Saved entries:
== Segment start ==

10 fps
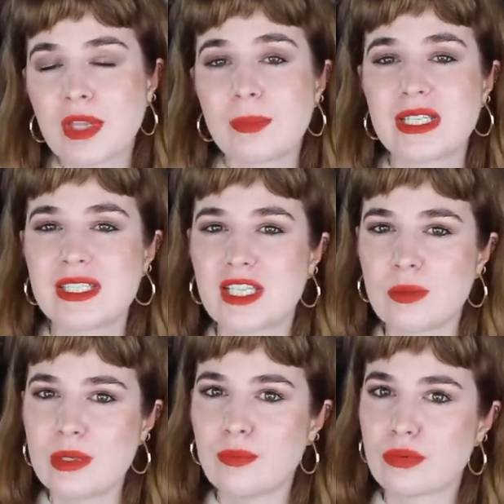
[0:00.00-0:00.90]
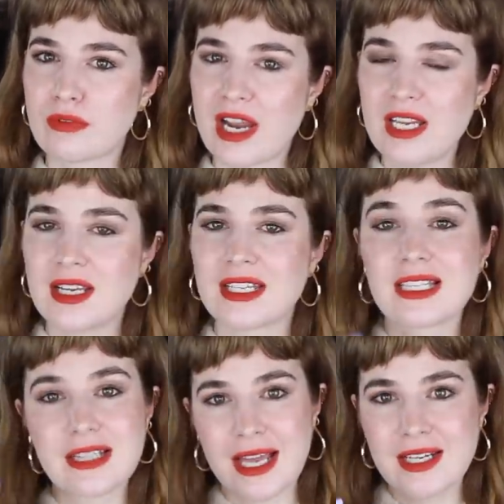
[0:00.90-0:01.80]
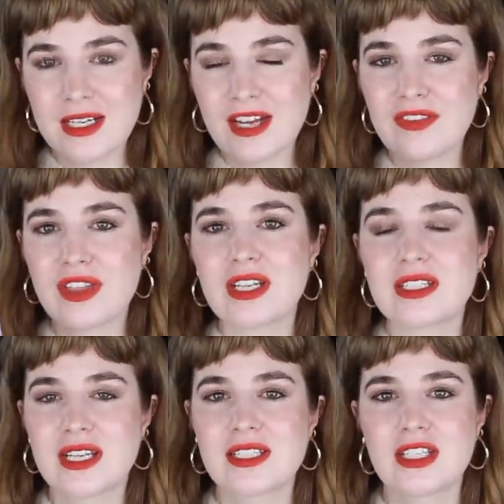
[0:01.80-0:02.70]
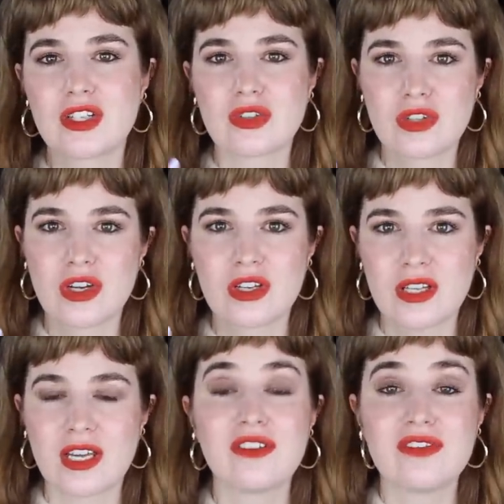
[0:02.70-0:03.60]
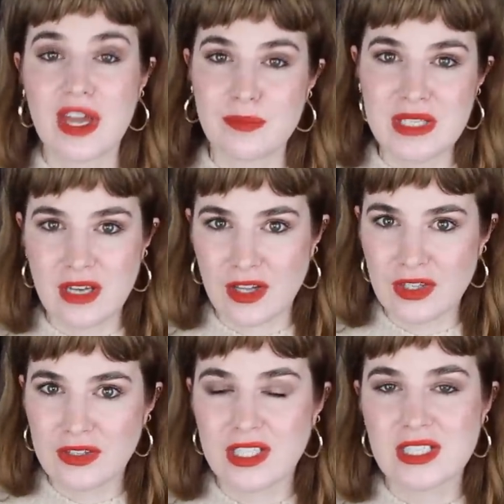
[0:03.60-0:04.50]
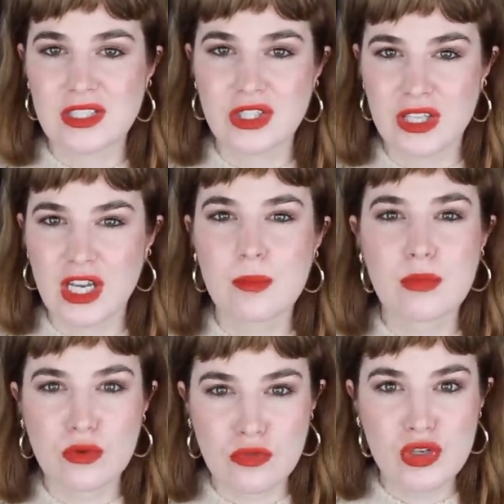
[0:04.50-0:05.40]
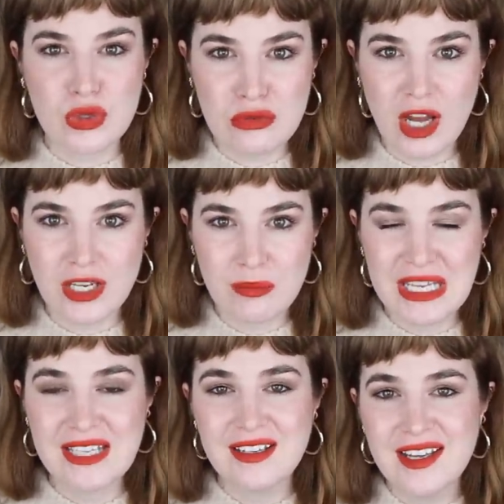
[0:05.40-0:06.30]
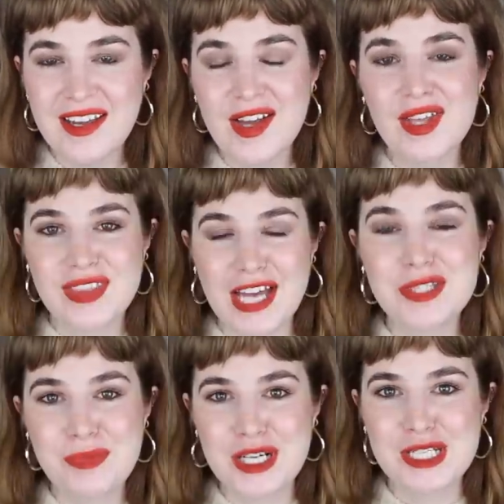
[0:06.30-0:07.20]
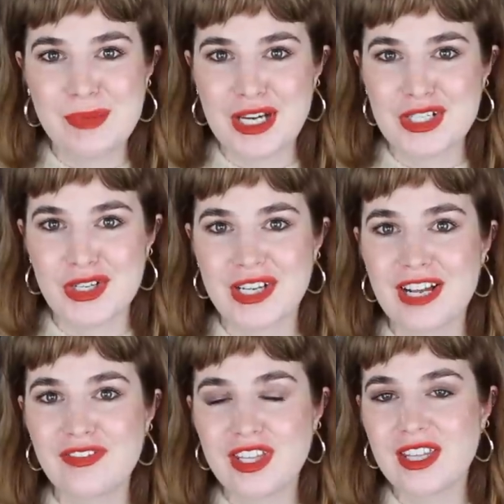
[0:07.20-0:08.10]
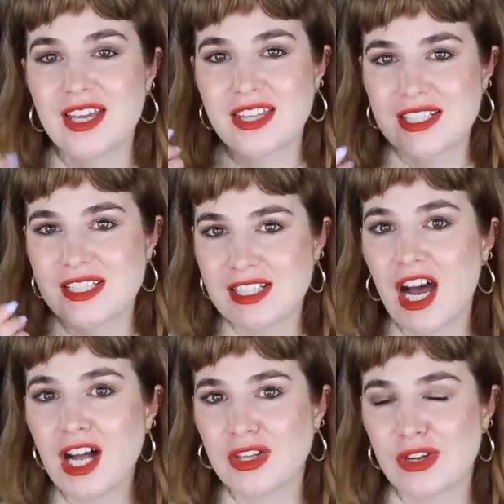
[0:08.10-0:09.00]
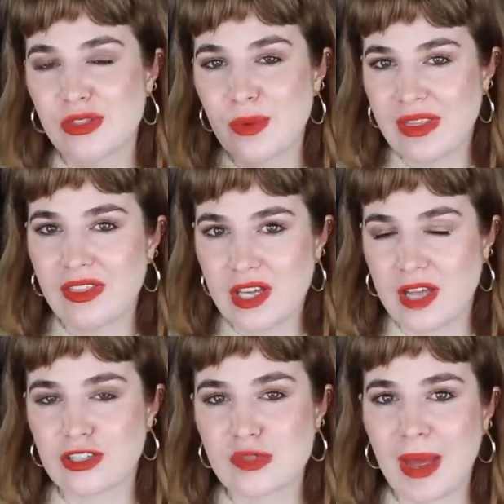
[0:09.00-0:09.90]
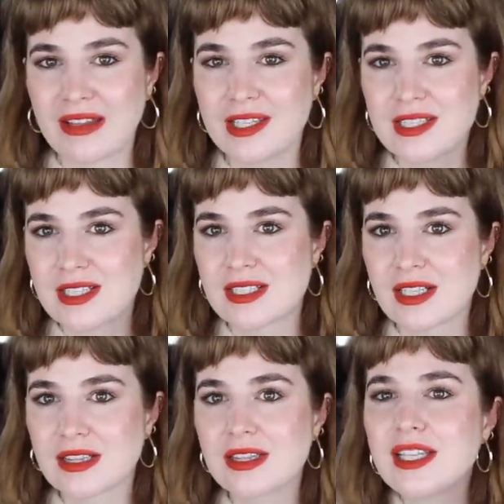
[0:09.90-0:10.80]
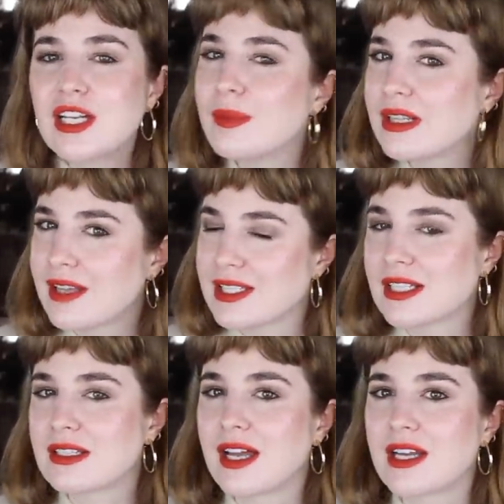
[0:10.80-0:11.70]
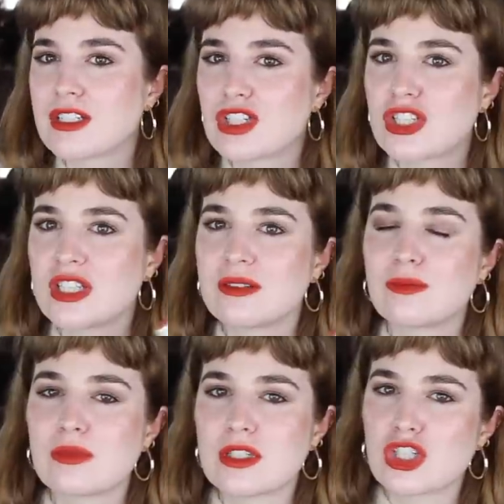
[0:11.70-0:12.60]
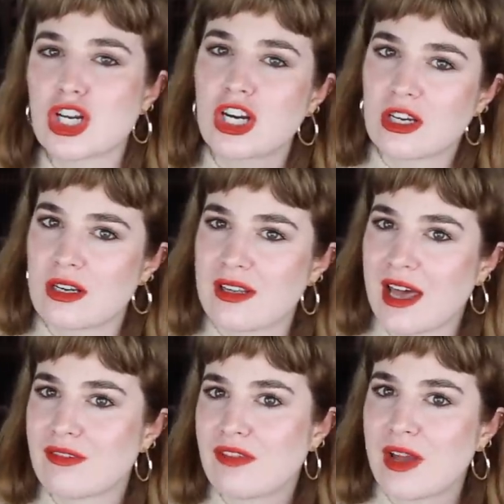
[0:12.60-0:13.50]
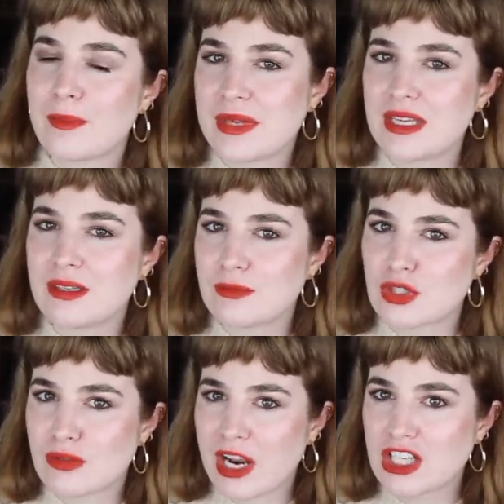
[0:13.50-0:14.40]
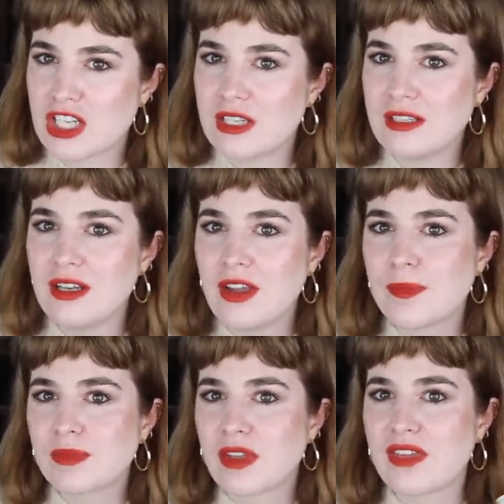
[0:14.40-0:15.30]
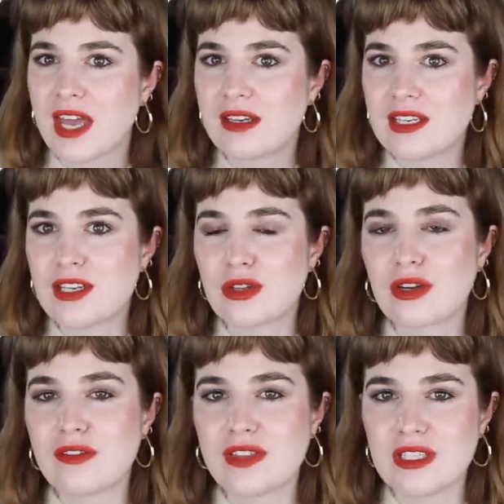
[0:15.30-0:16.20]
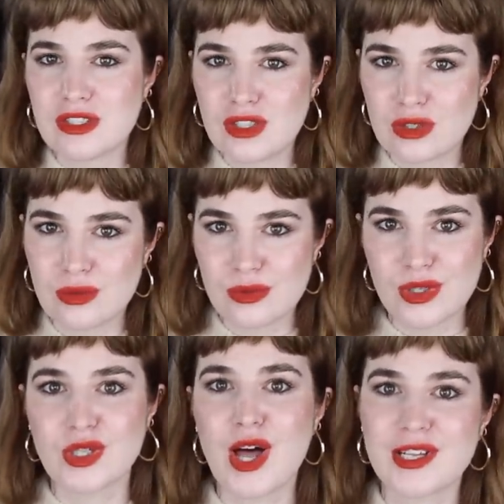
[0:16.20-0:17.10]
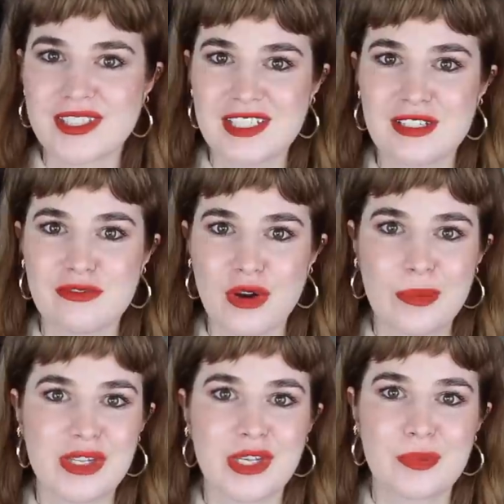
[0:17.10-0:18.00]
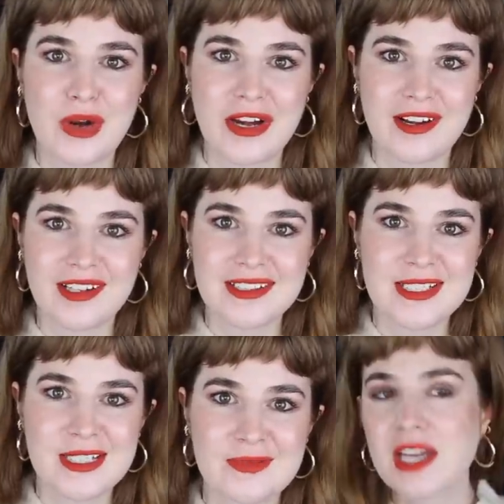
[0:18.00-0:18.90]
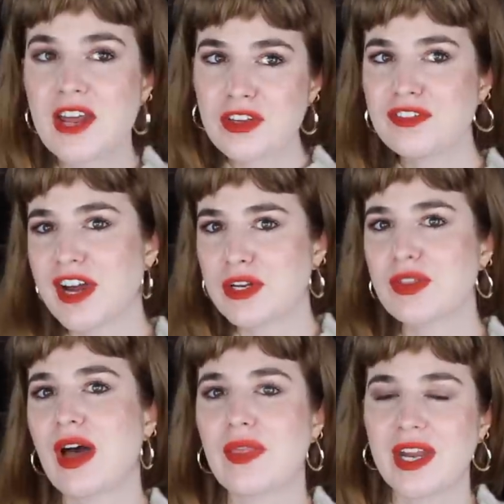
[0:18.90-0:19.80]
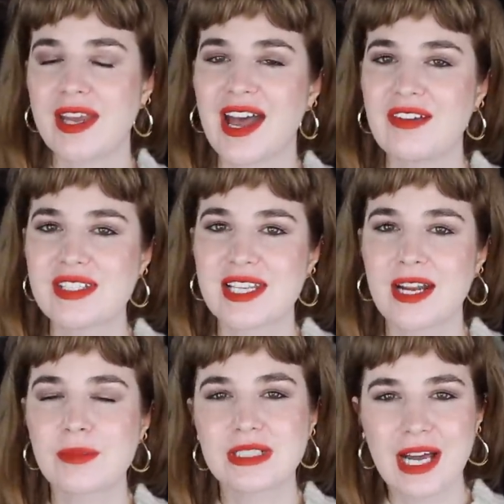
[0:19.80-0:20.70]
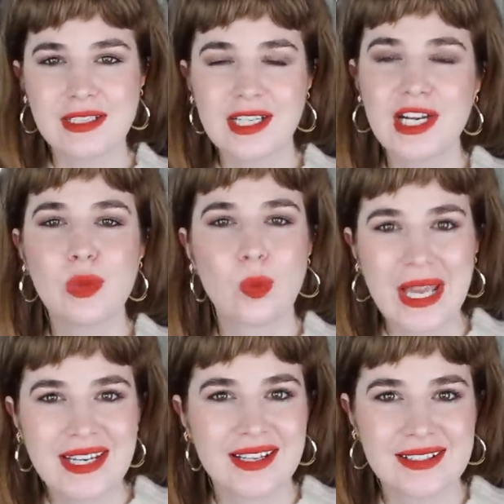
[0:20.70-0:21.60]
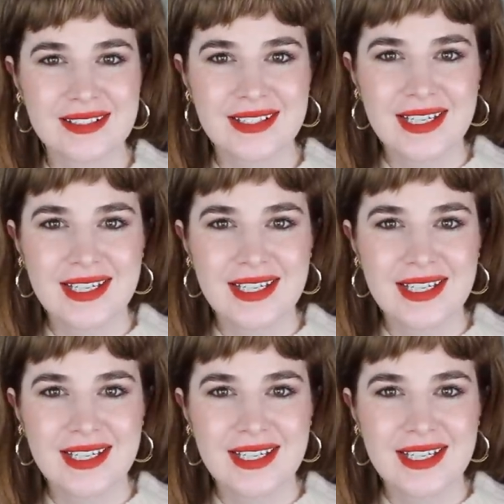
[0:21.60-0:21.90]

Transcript: but to still be bright and light enough that it doesn't look like a vampy color, like it doesn't look like a maroon on me, that's pretty special. And I feel like this color, the way that the color's balanced, it's a little bit less inclined to turn that vampy direction than either of these two glossy formula products. Another final thought that I have is that I'm glad that I waited.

== Segment end ==

§ WORK REQUIRED: No pictures should appear in the copy, and each record above is to be returned exactly.

§ EXERCISE SOLUTION:
10 fps
[0:00.00-0:00.90]
[0:00.90-0:01.80]
[0:01.80-0:02.70]
[0:02.70-0:03.60]
[0:03.60-0:04.50]
[0:04.50-0:05.40]
[0:05.40-0:06.30]
[0:06.30-0:07.20]
[0:07.20-0:08.10]
[0:08.10-0:09.00]
[0:09.00-0:09.90]
[0:09.90-0:10.80]
[0:10.80-0:11.70]
[0:11.70-0:12.60]
[0:12.60-0:13.50]
[0:13.50-0:14.40]
[0:14.40-0:15.30]
[0:15.30-0:16.20]
[0:16.20-0:17.10]
[0:17.10-0:18.00]
[0:18.00-0:18.90]
[0:18.90-0:19.80]
[0:19.80-0:20.70]
[0:20.70-0:21.60]
[0:21.60-0:21.90]

Transcript: but to still be bright and light enough that it doesn't look like a vampy color, like it doesn't look like a maroon on me, that's pretty special. And I feel like this color, the way that the color's balanced, it's a little bit less inclined to turn that vampy direction than either of these two glossy formula products. Another final thought that I have is that I'm glad that I waited.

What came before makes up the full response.